- Task prompt
Leaving out the pictures, please retype each record exactly.

- Provided material
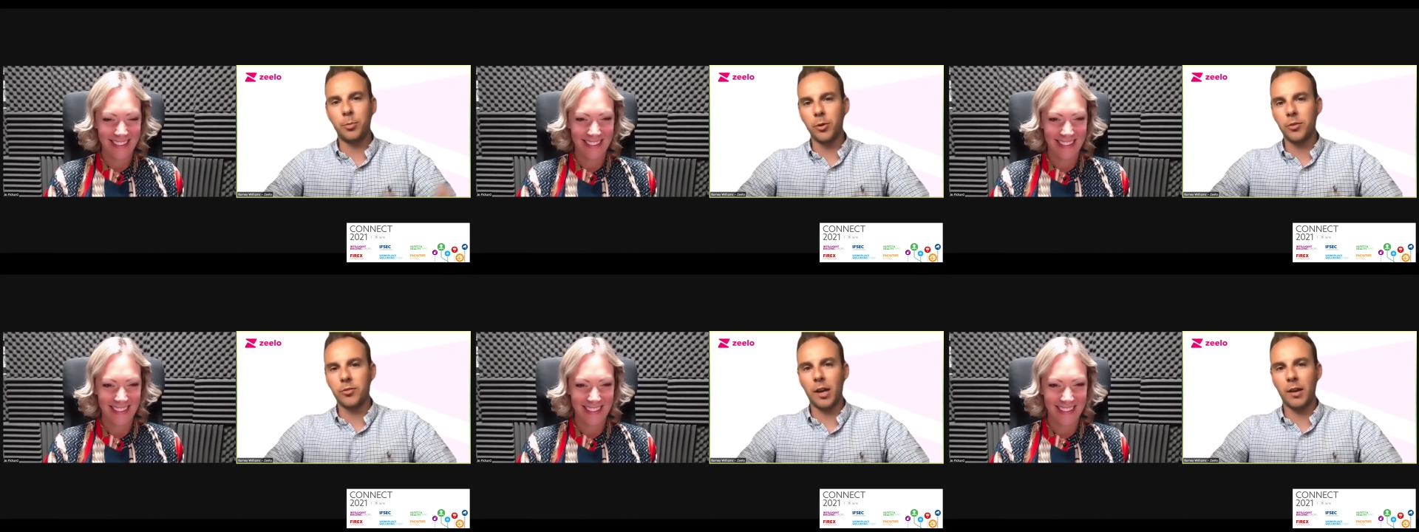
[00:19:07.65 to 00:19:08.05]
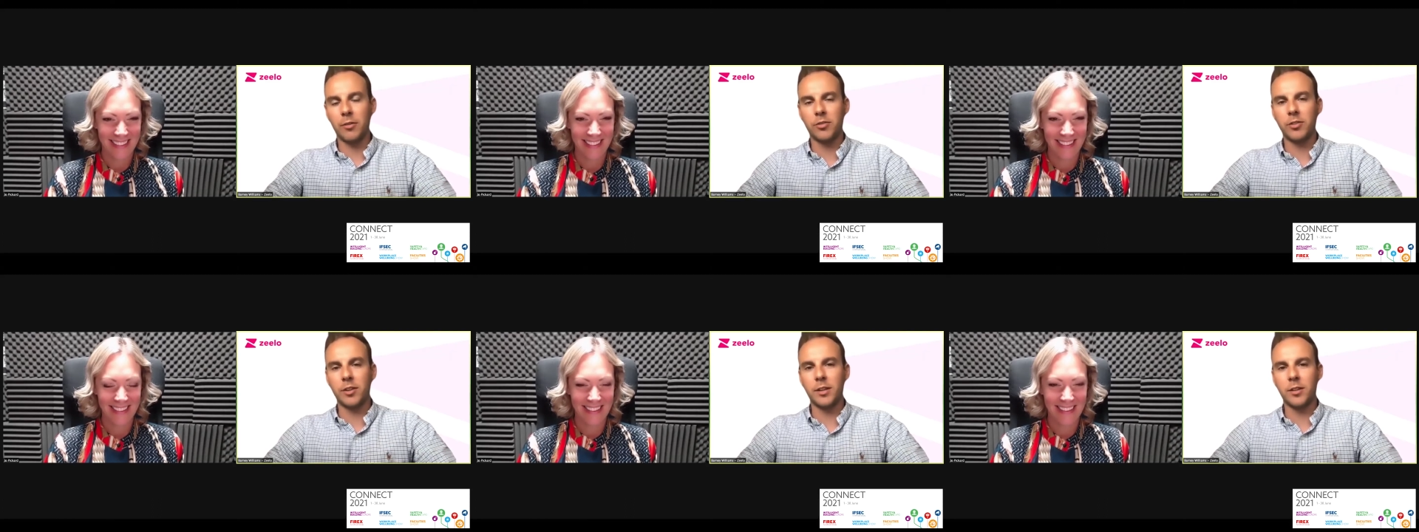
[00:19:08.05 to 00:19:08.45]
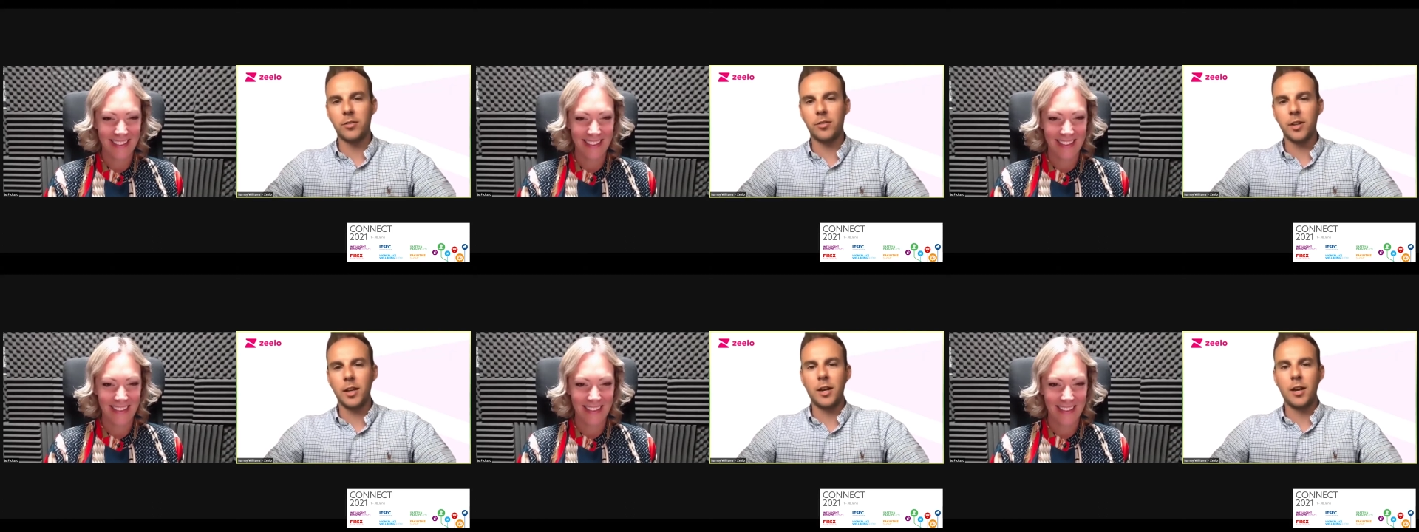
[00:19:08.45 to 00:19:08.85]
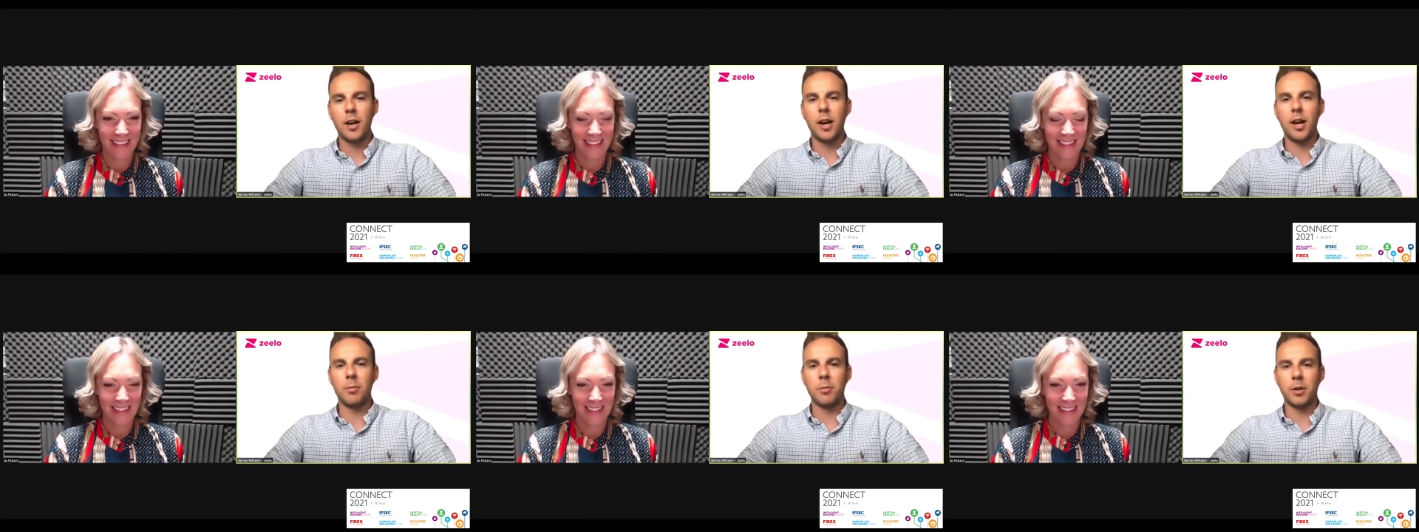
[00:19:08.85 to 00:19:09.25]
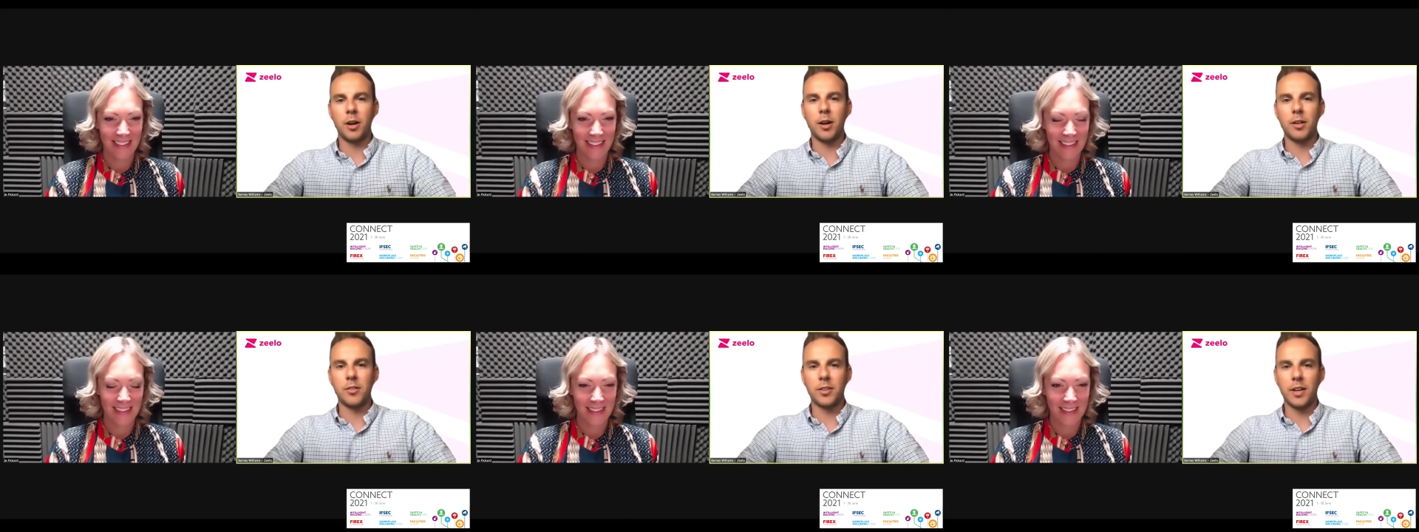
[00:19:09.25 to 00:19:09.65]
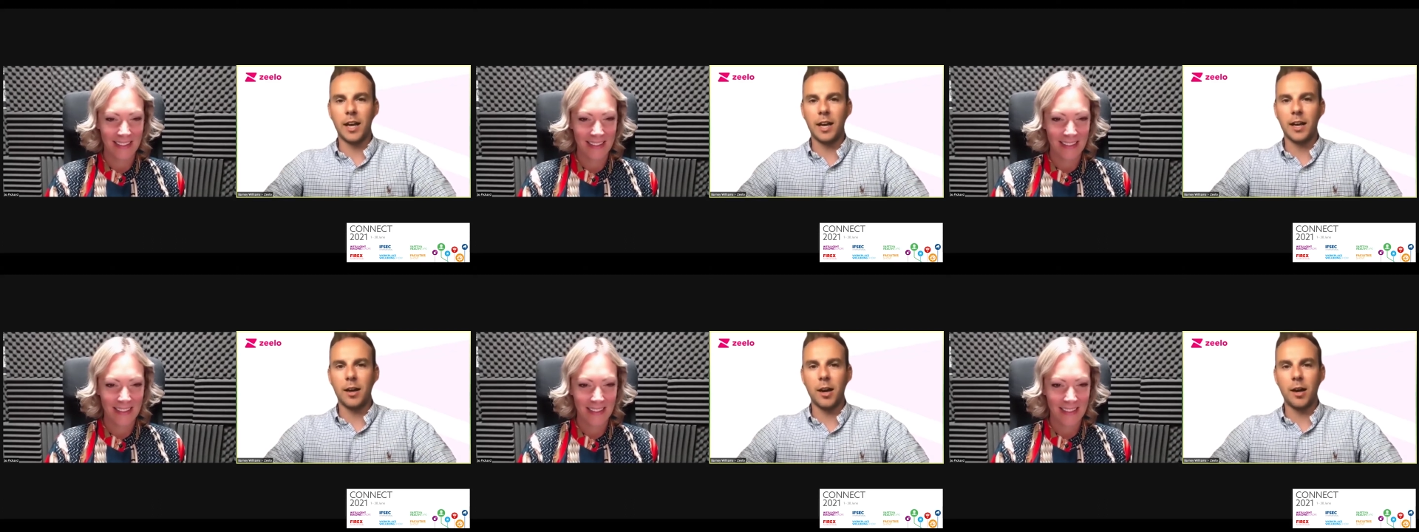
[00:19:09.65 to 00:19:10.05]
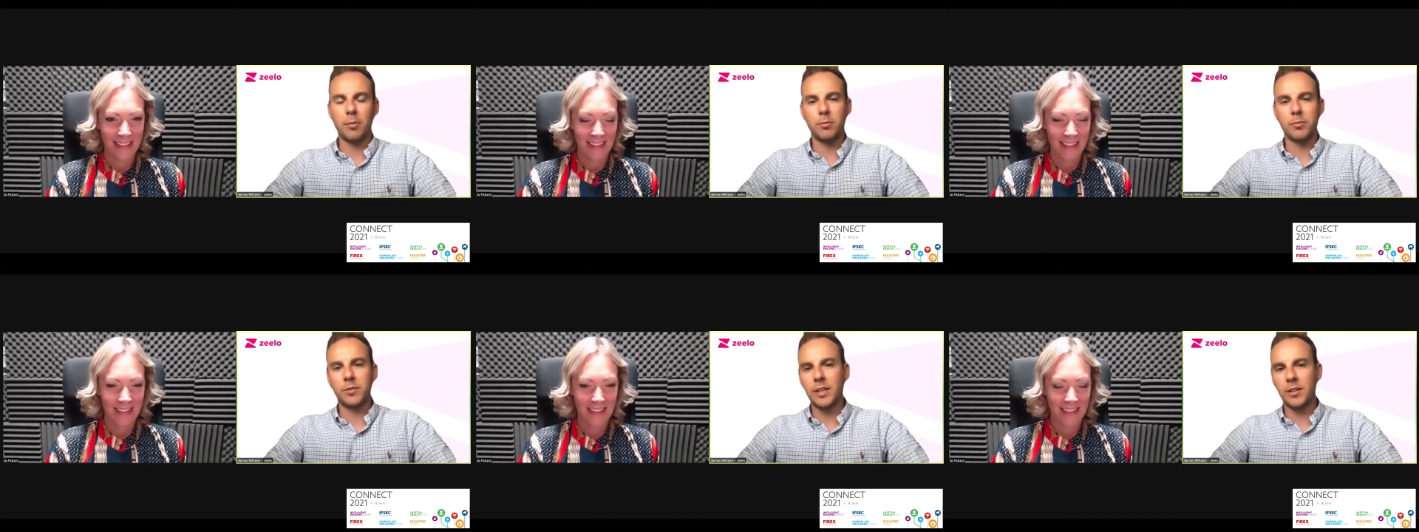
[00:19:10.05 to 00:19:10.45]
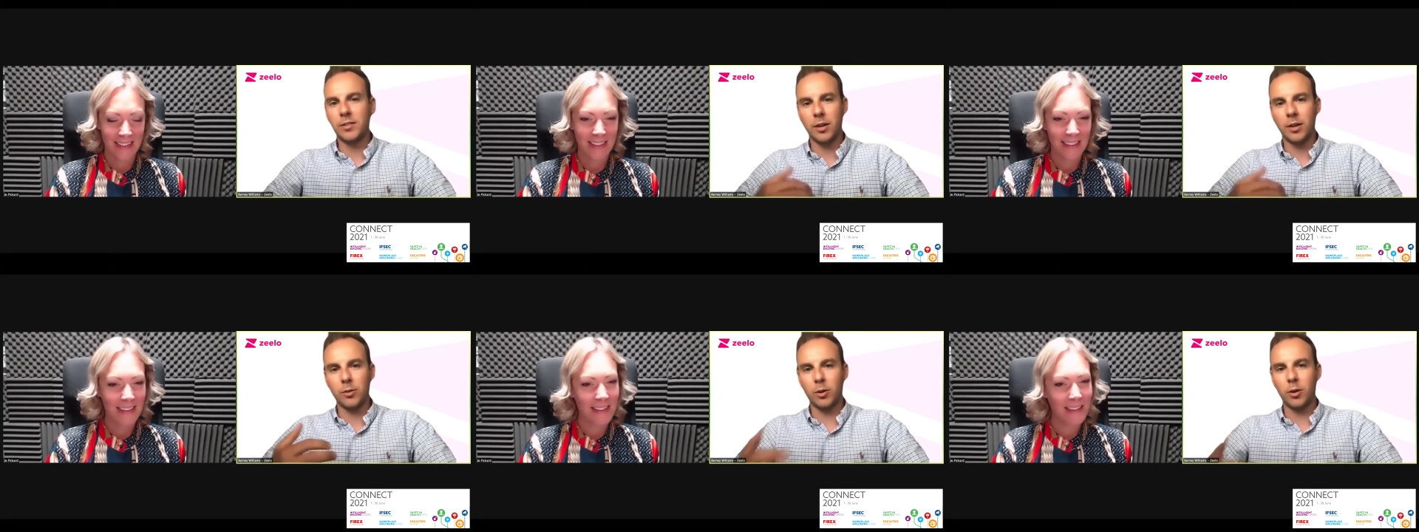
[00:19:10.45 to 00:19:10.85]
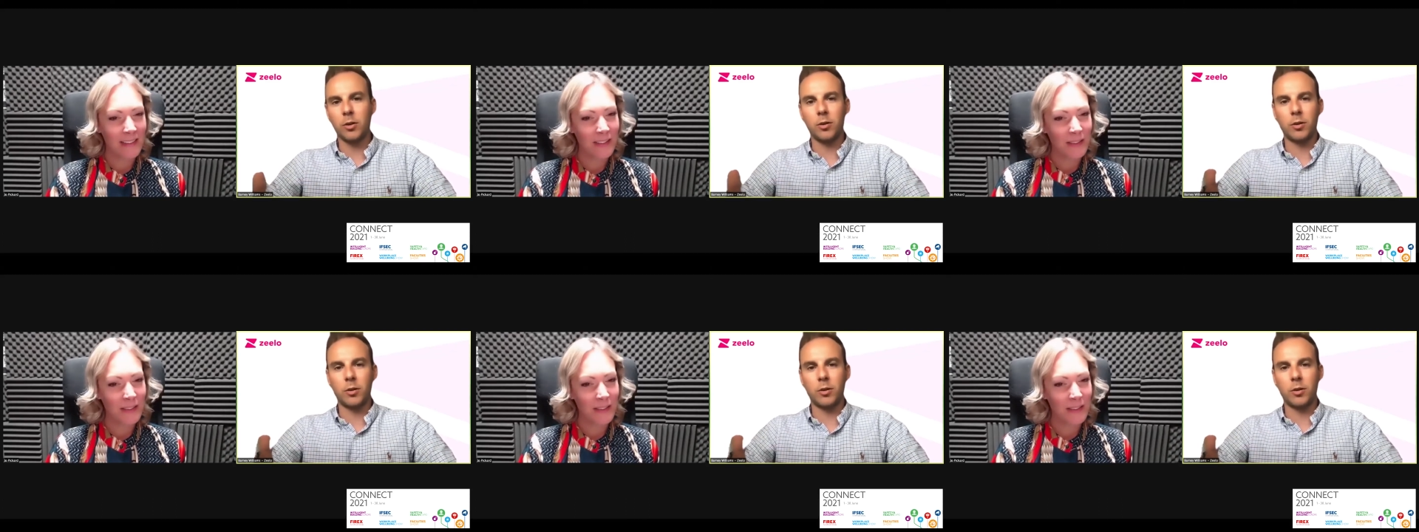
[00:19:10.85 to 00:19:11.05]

Speaker 1: book services. clients get detailed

- Reply to the exercise
[00:19:07.65 to 00:19:08.05]
[00:19:08.05 to 00:19:08.45]
[00:19:08.45 to 00:19:08.85]
[00:19:08.85 to 00:19:09.25]
[00:19:09.25 to 00:19:09.65]
[00:19:09.65 to 00:19:10.05]
[00:19:10.05 to 00:19:10.45]
[00:19:10.45 to 00:19:10.85]
[00:19:10.85 to 00:19:11.05]

Speaker 1: book services. clients get detailed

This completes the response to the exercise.